EXERCISE GOAL. With no images included, output each entry below exactly as it appears.

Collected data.
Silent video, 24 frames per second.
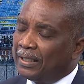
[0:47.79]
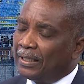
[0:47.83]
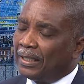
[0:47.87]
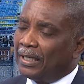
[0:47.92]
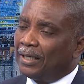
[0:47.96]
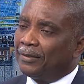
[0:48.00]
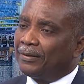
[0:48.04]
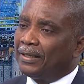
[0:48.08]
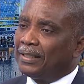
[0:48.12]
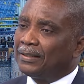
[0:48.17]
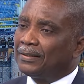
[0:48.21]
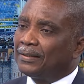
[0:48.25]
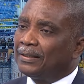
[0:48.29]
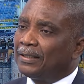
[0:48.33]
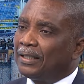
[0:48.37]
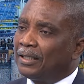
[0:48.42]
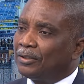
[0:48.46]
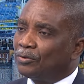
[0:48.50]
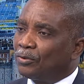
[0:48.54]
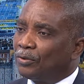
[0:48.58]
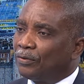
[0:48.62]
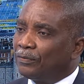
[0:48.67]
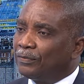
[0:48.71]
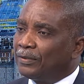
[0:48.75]
arising
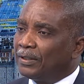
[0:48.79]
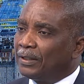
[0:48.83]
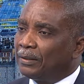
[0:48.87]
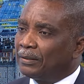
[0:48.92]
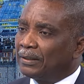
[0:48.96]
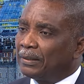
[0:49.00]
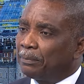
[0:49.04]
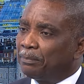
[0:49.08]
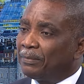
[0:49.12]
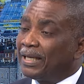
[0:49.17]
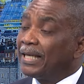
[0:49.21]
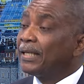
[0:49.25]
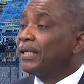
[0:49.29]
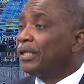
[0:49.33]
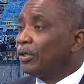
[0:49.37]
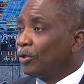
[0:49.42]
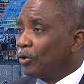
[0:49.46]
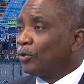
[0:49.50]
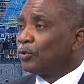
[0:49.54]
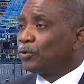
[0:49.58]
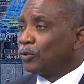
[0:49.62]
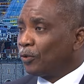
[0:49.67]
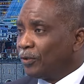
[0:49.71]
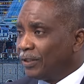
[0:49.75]
out of the banking
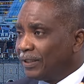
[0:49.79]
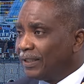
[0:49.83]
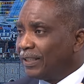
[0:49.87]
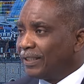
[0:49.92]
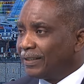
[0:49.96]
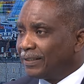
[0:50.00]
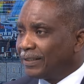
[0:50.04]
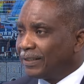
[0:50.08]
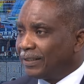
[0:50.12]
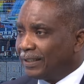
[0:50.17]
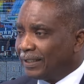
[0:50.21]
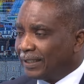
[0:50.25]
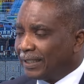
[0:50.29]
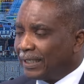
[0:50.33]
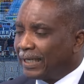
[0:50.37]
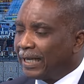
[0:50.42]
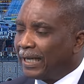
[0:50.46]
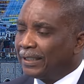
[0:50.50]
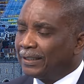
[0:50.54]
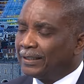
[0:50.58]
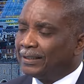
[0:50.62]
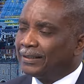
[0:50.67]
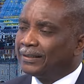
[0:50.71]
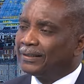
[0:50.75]
consolidation in
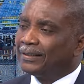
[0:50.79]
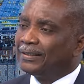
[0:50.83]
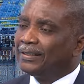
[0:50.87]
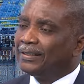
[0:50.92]
Ghana.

RESPONSE.
Silent video, 24 frames per second.
[0:47.79]
[0:47.83]
[0:47.87]
[0:47.92]
[0:47.96]
[0:48.00]
[0:48.04]
[0:48.08]
[0:48.12]
[0:48.17]
[0:48.21]
[0:48.25]
[0:48.29]
[0:48.33]
[0:48.37]
[0:48.42]
[0:48.46]
[0:48.50]
[0:48.54]
[0:48.58]
[0:48.62]
[0:48.67]
[0:48.71]
[0:48.75]
arising
[0:48.79]
[0:48.83]
[0:48.87]
[0:48.92]
[0:48.96]
[0:49.00]
[0:49.04]
[0:49.08]
[0:49.12]
[0:49.17]
[0:49.21]
[0:49.25]
[0:49.29]
[0:49.33]
[0:49.37]
[0:49.42]
[0:49.46]
[0:49.50]
[0:49.54]
[0:49.58]
[0:49.62]
[0:49.67]
[0:49.71]
[0:49.75]
out of the banking
[0:49.79]
[0:49.83]
[0:49.87]
[0:49.92]
[0:49.96]
[0:50.00]
[0:50.04]
[0:50.08]
[0:50.12]
[0:50.17]
[0:50.21]
[0:50.25]
[0:50.29]
[0:50.33]
[0:50.37]
[0:50.42]
[0:50.46]
[0:50.50]
[0:50.54]
[0:50.58]
[0:50.62]
[0:50.67]
[0:50.71]
[0:50.75]
consolidation in
[0:50.79]
[0:50.83]
[0:50.87]
[0:50.92]
Ghana.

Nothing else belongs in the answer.